What Does This Mean for Franchisors?

There is often a fine line between what is puffery and what is misleading or deceptive conduct. Therefore, franchisors should:

  • be considerate of how an audience is going to interpret their advertising, recruitment and promotional documents. Also, they should seek feedback on proposed documents to ensure their assumed interpretation mirrors that of third parties; 
  • avoid any specific or quantifiable promises unless the franchisor is 100% certain that they can meet the promise;
  • if using puffery, make sure it is obvious that you do not intend it to be taken literally; and
  • when in doubt, disclaim. With the above example, a quick footnote would assist, stating that ‘there is no guarantee a franchisee will perform well financially, and this is dependent on their individual efforts and performance, together with a number of factors beyond the franchisor’s control’.

Key Takeaways

The line between puffery and misleading or deceptive conduct can be a fine one, so if you are a franchisor and are concerned content in your recruitment or promotional documents may cross the line from puffery to genuine representation, it is best to get legal advice before any publication or recruitment occurs. 

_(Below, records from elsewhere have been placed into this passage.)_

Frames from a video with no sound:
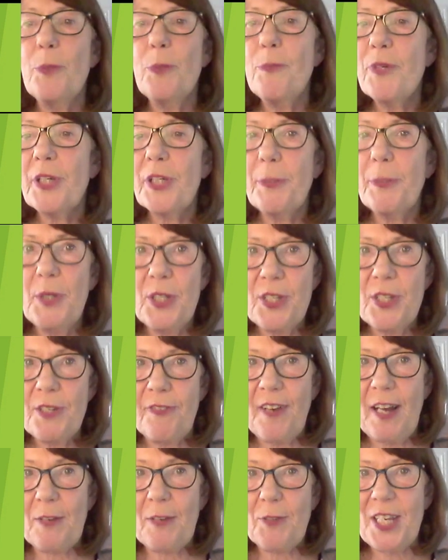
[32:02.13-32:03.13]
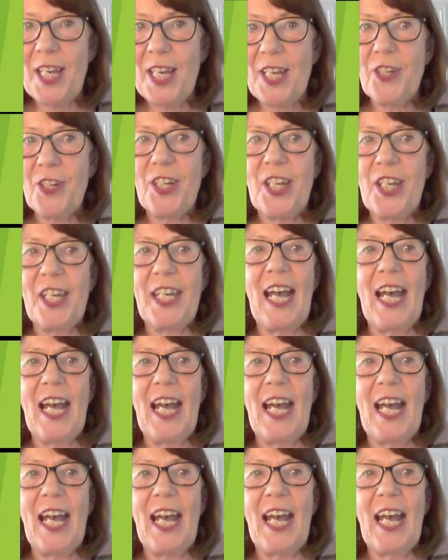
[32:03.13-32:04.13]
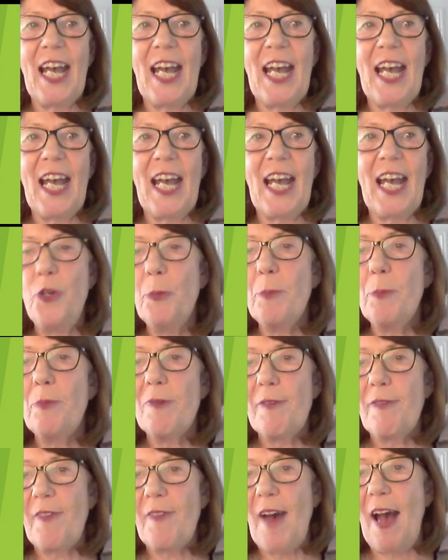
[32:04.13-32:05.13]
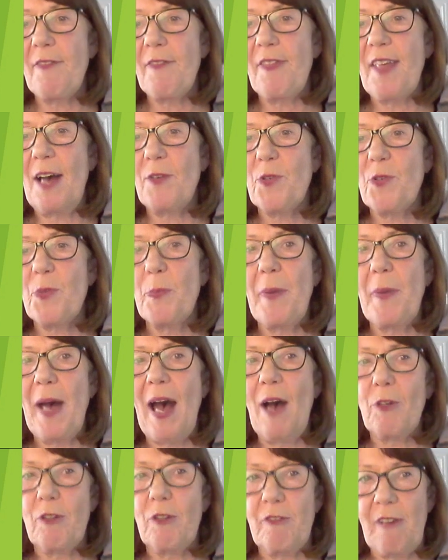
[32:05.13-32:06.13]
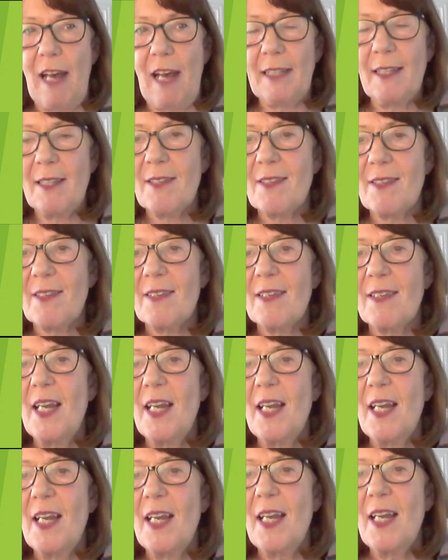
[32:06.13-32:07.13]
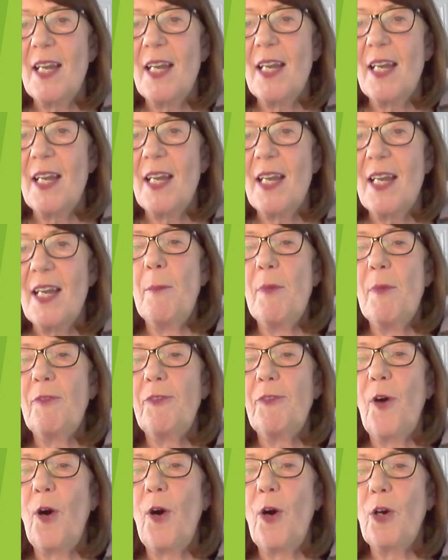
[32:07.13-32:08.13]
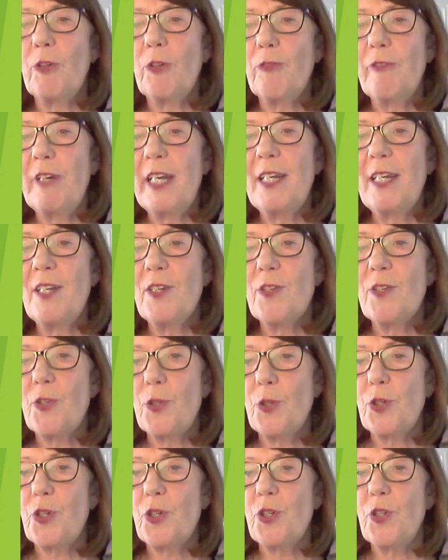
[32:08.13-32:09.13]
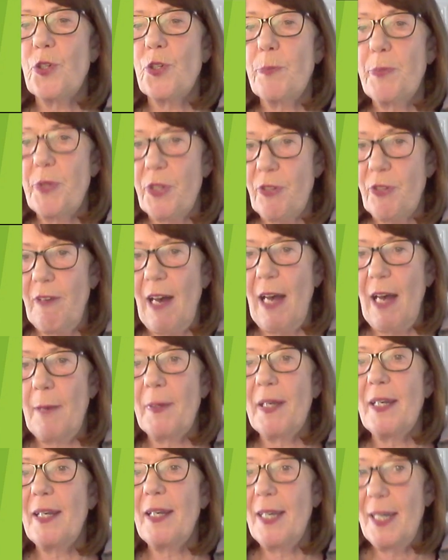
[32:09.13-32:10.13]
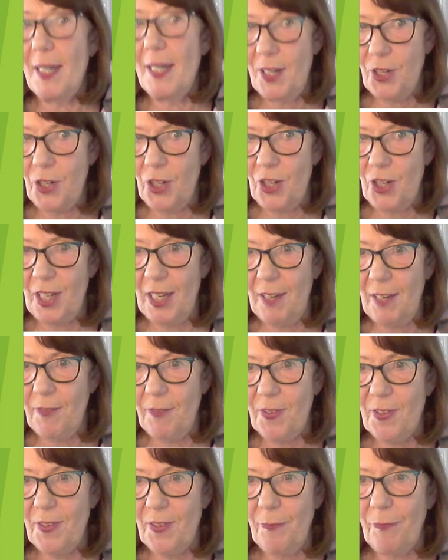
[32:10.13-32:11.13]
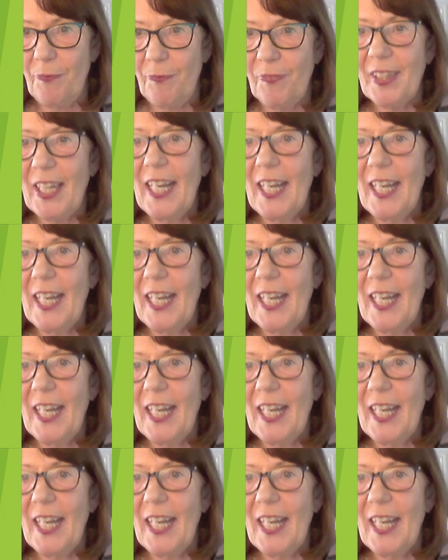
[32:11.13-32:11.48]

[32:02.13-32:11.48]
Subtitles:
Cumbria Community Foundation have a number of £5,000 grants for green social prescribing initiatives.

If you would like to know more about puffery or misleading and deceptive conduct, LegalVision’s experienced franchise lawyers can assist as part of our LegalVision membership. For a low monthly fee, you will have unlimited access to lawyers to answer your questions and draft and review your documents. Call us today on 1300 544 755 or visit our membership page.

Frequently Asked Questions

What is puffery?

Puffery is a claim that a party makes that does not represent a genuine offer or promise about the product or service in question. Instead, it expresses an exaggerated subjective view that no reasonable person would take literally. For example, a supplier promising the ‘best coffee beans in the world’ is puffery. 

What is a genuine representation?

A genuine representation is a genuine offer or promise about the product or service in question. Where puffery is not established, and a genuine representation is found, the maker of the representation may be liable.